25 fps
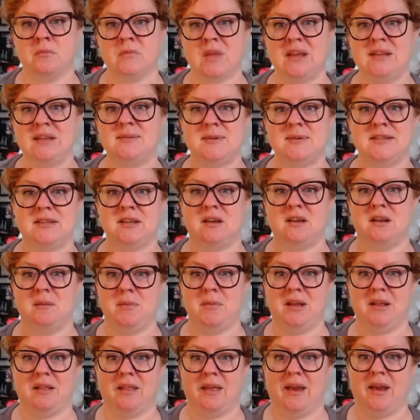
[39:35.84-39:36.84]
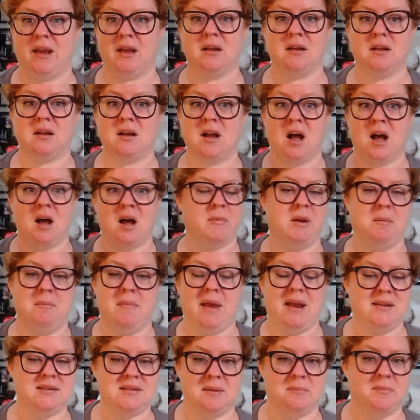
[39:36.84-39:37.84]
it's basically going to be come and
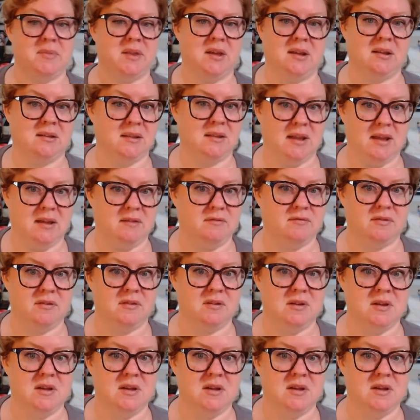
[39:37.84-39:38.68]
make something and leave.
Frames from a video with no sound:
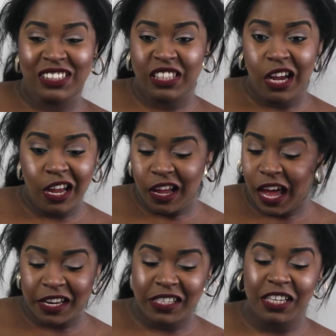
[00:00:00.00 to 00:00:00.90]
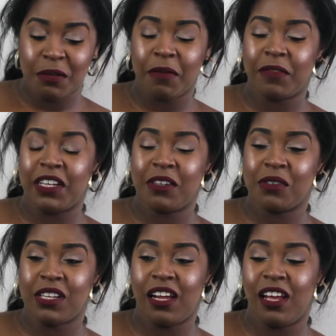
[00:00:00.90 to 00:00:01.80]
The Anastasia Beverly
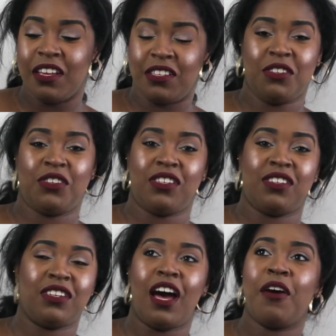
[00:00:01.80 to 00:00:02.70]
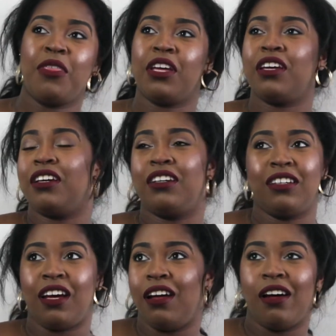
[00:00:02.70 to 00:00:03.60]
Hills highlighters are just, I think,
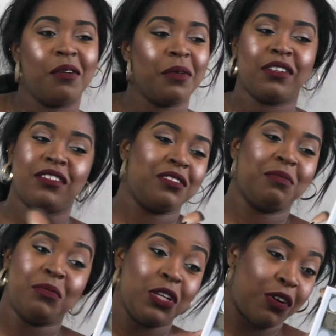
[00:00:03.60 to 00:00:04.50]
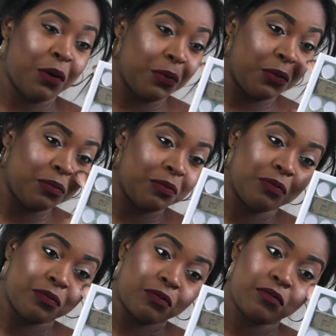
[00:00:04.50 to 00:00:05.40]
oh my god, incredible.
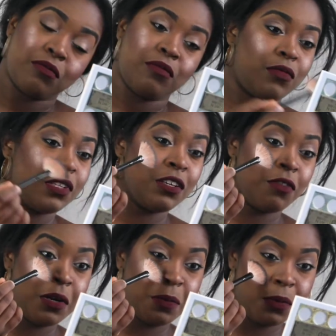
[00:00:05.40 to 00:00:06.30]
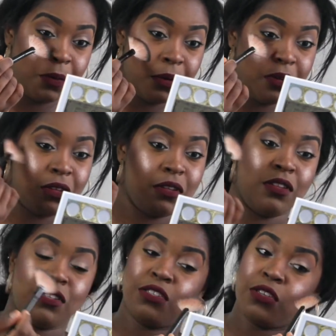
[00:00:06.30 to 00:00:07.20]
Incredible.
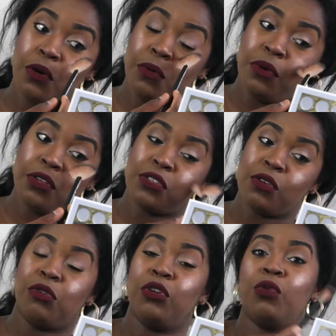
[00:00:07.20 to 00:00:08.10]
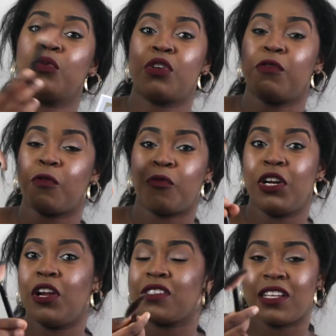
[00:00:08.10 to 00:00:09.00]
So good. And also if you're
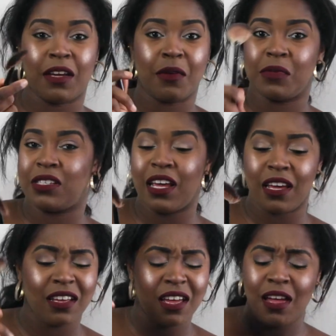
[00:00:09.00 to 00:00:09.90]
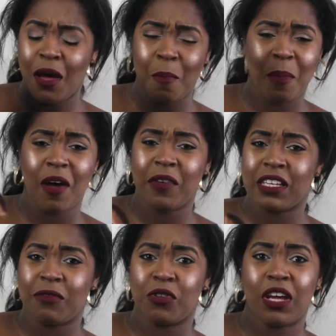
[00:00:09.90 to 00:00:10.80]
freelance, like I was saying, perfect
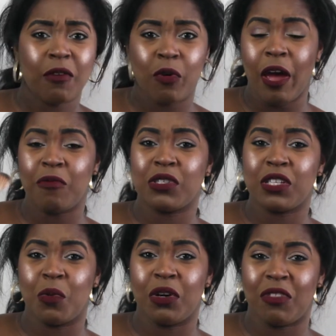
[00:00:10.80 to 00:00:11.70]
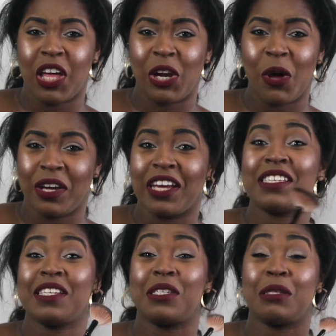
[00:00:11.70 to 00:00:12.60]
having your kit. I've got every single one of their glow
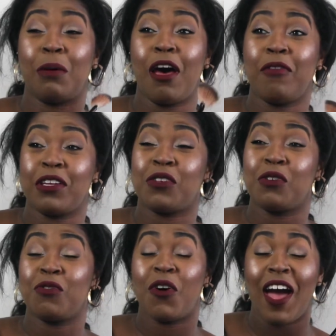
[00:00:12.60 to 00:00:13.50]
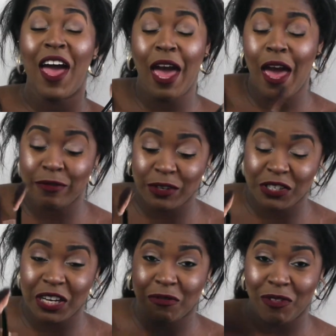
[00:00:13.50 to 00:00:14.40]
kits. It's just perfect, so you've got every
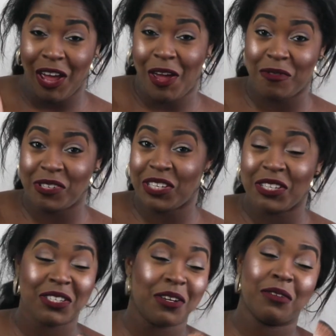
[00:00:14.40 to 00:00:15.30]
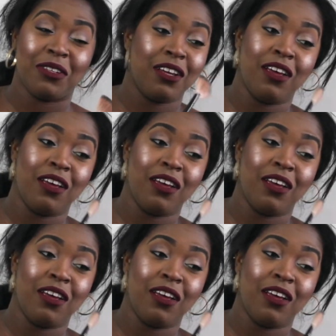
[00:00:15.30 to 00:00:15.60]
shade for every skin tone.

- - - - -

What you are asked to do
Excluding the pictures, restate the records above word for word.

Answer to this exercise
25 fps
[39:35.84-39:36.84]
[39:36.84-39:37.84]
it's basically going to be come and
[39:37.84-39:38.68]
make something and leave.
Frames from a video with no sound:
[00:00:00.00 to 00:00:00.90]
[00:00:00.90 to 00:00:01.80]
The Anastasia Beverly
[00:00:01.80 to 00:00:02.70]
[00:00:02.70 to 00:00:03.60]
Hills highlighters are just, I think,
[00:00:03.60 to 00:00:04.50]
[00:00:04.50 to 00:00:05.40]
oh my god, incredible.
[00:00:05.40 to 00:00:06.30]
[00:00:06.30 to 00:00:07.20]
Incredible.
[00:00:07.20 to 00:00:08.10]
[00:00:08.10 to 00:00:09.00]
So good. And also if you're
[00:00:09.00 to 00:00:09.90]
[00:00:09.90 to 00:00:10.80]
freelance, like I was saying, perfect
[00:00:10.80 to 00:00:11.70]
[00:00:11.70 to 00:00:12.60]
having your kit. I've got every single one of their glow
[00:00:12.60 to 00:00:13.50]
[00:00:13.50 to 00:00:14.40]
kits. It's just perfect, so you've got every
[00:00:14.40 to 00:00:15.30]
[00:00:15.30 to 00:00:15.60]
shade for every skin tone.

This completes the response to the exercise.